Figure majeure de la musique jamaïcaine, Jimmy Cliff, de son vrai nom James Chambers, laisse derrière lui un héritage immense. Interprète de classiques intemporels tels que “The Harder They Come”, “Many Rivers to Cross” ou encore “You Can Get It If You Really Want”, il fut l’un des pionniers ayant contribué à l’internationalisation du reggae bien avant l’explosion mondiale du mouvement menée par Bob Marley.
La République démocratique du Congo perd également un ami de longue date. En 1987, Jimmy Cliff avait collaboré avec le célèbre guitariste congolais Félix Manuaku Waku, cofondateur du groupe Zaiko Langa Langa. Leur rencontre à Kinshasa avait marqué les esprits, mêlant rythmes reggae et sonorités congolaises dans une fusion artistique saluée par les mélomanes.
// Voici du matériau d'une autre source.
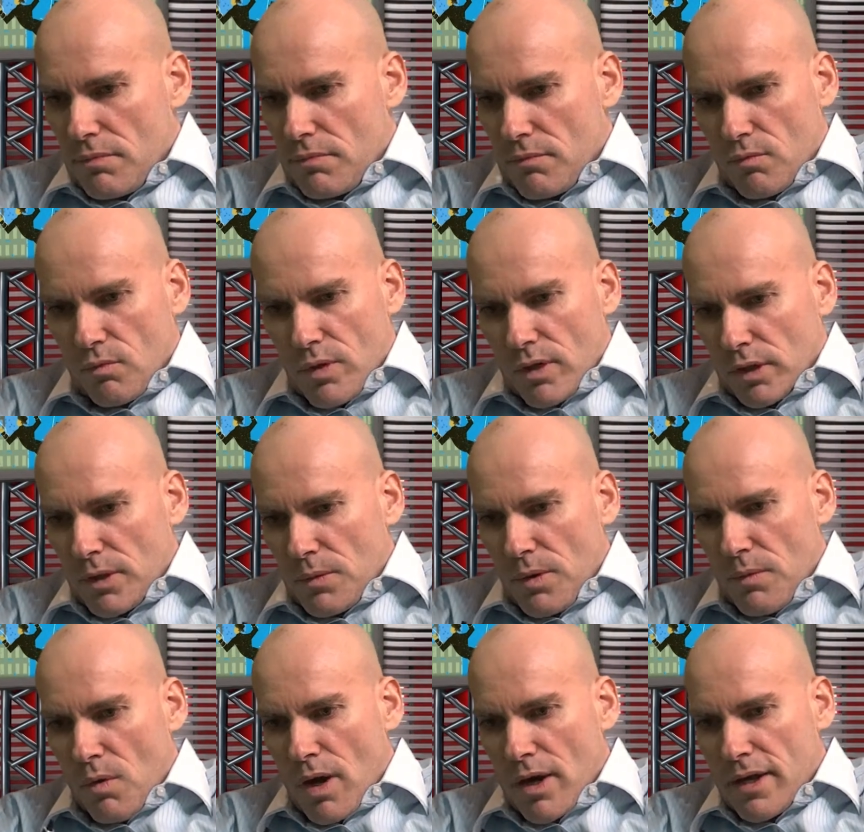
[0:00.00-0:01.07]
really
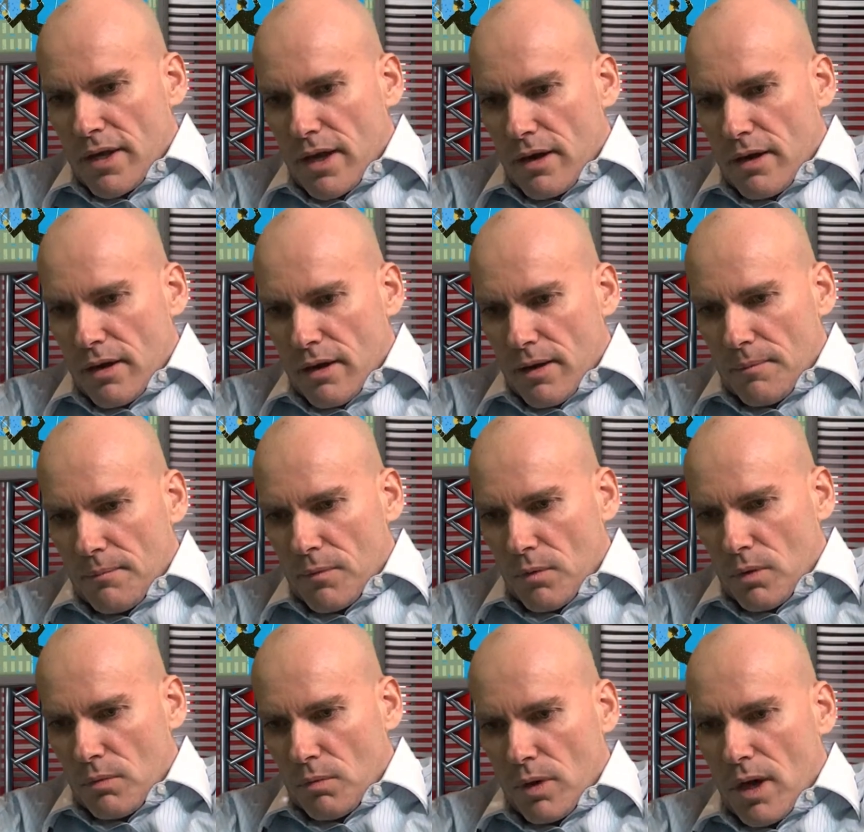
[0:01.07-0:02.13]
we want to get,
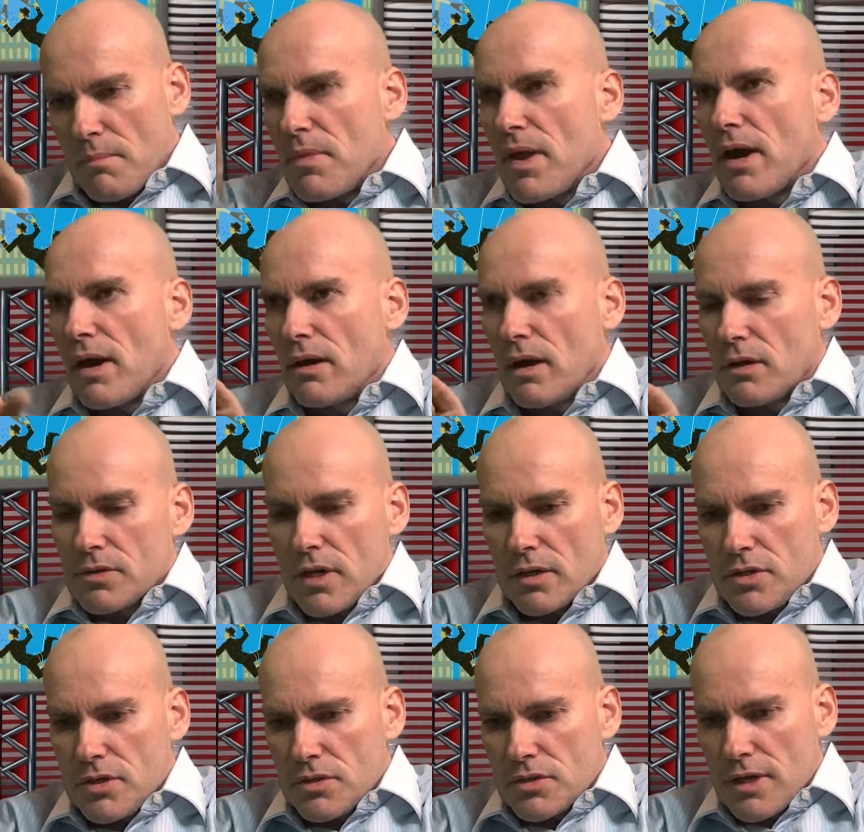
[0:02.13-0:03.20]
when I'm there, I'll
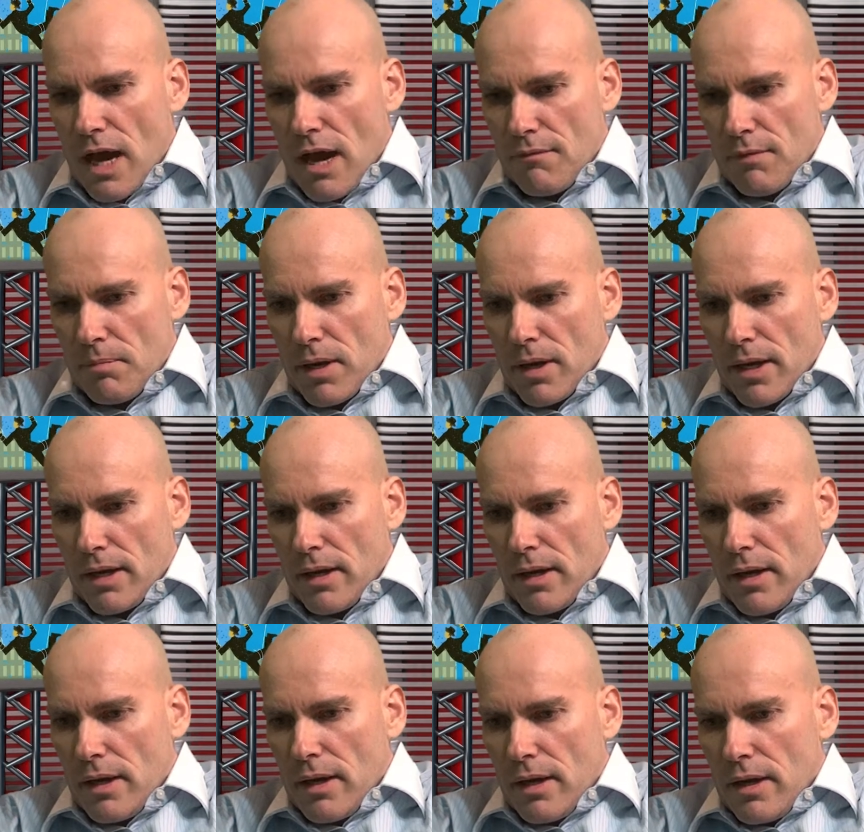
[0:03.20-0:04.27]
talk to your staff about it.
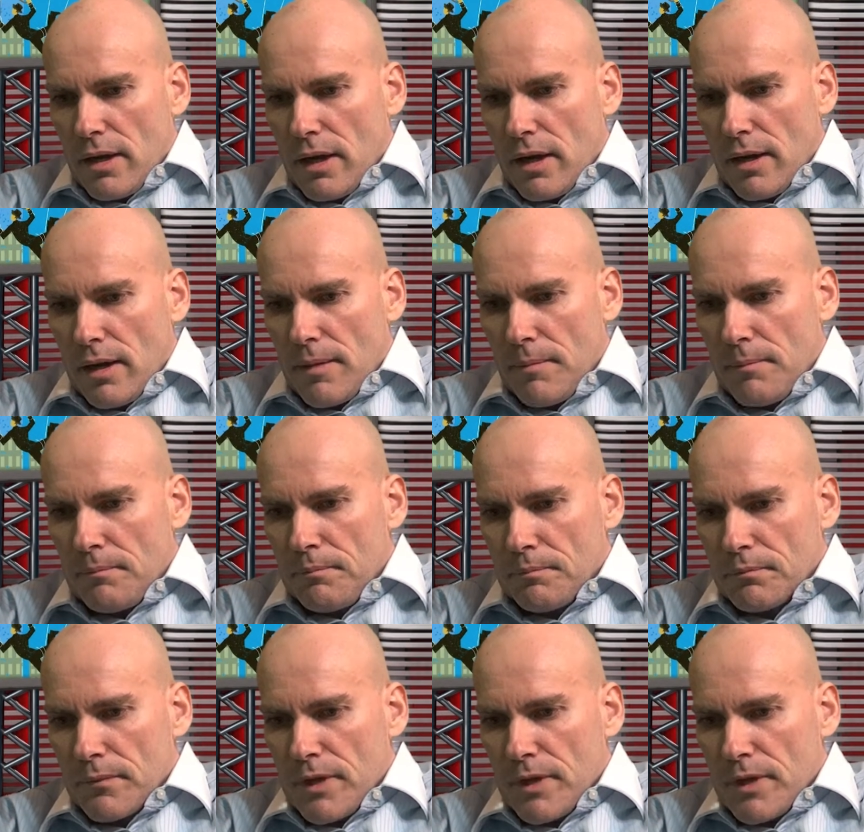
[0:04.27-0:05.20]
We'll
Cette collaboration reste encore aujourd’hui un symbole du dialogue culturel entre la Jamaïque et la RDC, deux nations profondément marquées par la musique et la créativité artistique.
Avec plus de cinq décennies de carrière, Jimmy Cliff laisse une empreinte indélébile dans l’histoire de la musique mondiale. Artiste engagé, compositeur talentueux et voix emblématique, il a inspiré des générations entières de musiciens et continue d’influencer la scène reggae contemporaine.
Sa disparition constitue une perte immense pour l’industrie musicale, mais son œuvre perdurera comme un trésor universel.